Instructions to follow:
What's needed: every entry, printed exactly, minus the images.

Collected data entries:
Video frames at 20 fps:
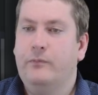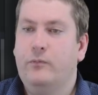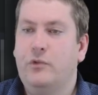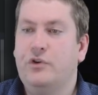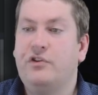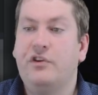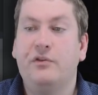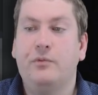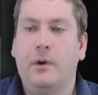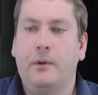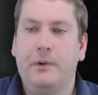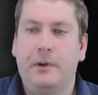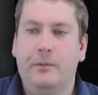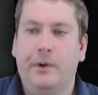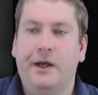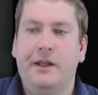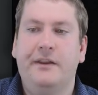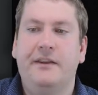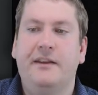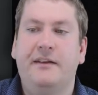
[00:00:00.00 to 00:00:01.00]
which is what we
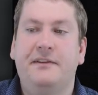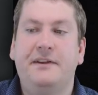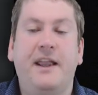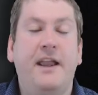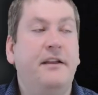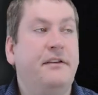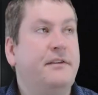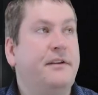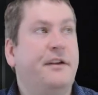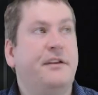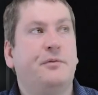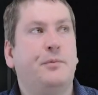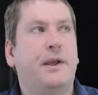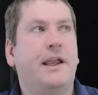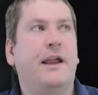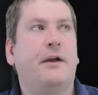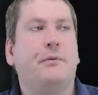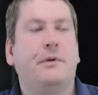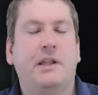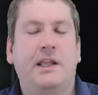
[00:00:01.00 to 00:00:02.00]
want in this case, because we
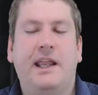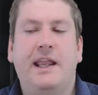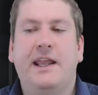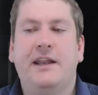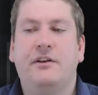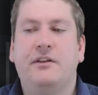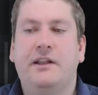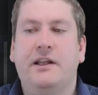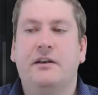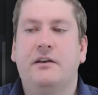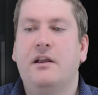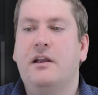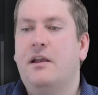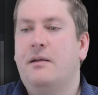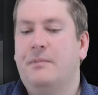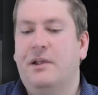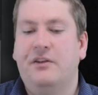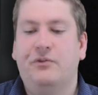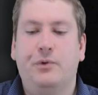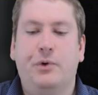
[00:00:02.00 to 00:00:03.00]
can't really handle it
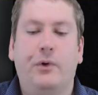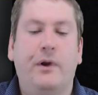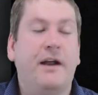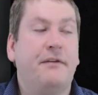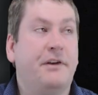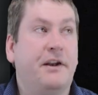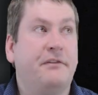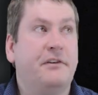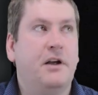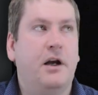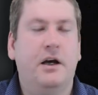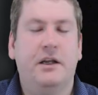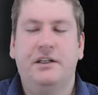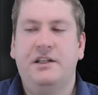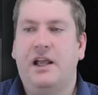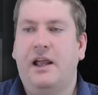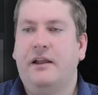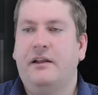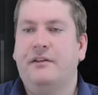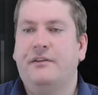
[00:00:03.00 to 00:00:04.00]
because we don't have enough
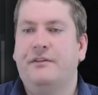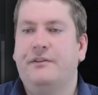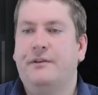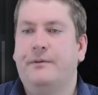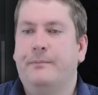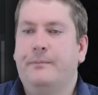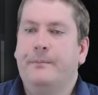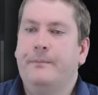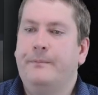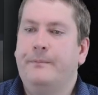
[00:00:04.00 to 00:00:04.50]
context.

Result below:
Video frames at 20 fps:
[00:00:00.00 to 00:00:01.00]
which is what we
[00:00:01.00 to 00:00:02.00]
want in this case, because we
[00:00:02.00 to 00:00:03.00]
can't really handle it
[00:00:03.00 to 00:00:04.00]
because we don't have enough
[00:00:04.00 to 00:00:04.50]
context.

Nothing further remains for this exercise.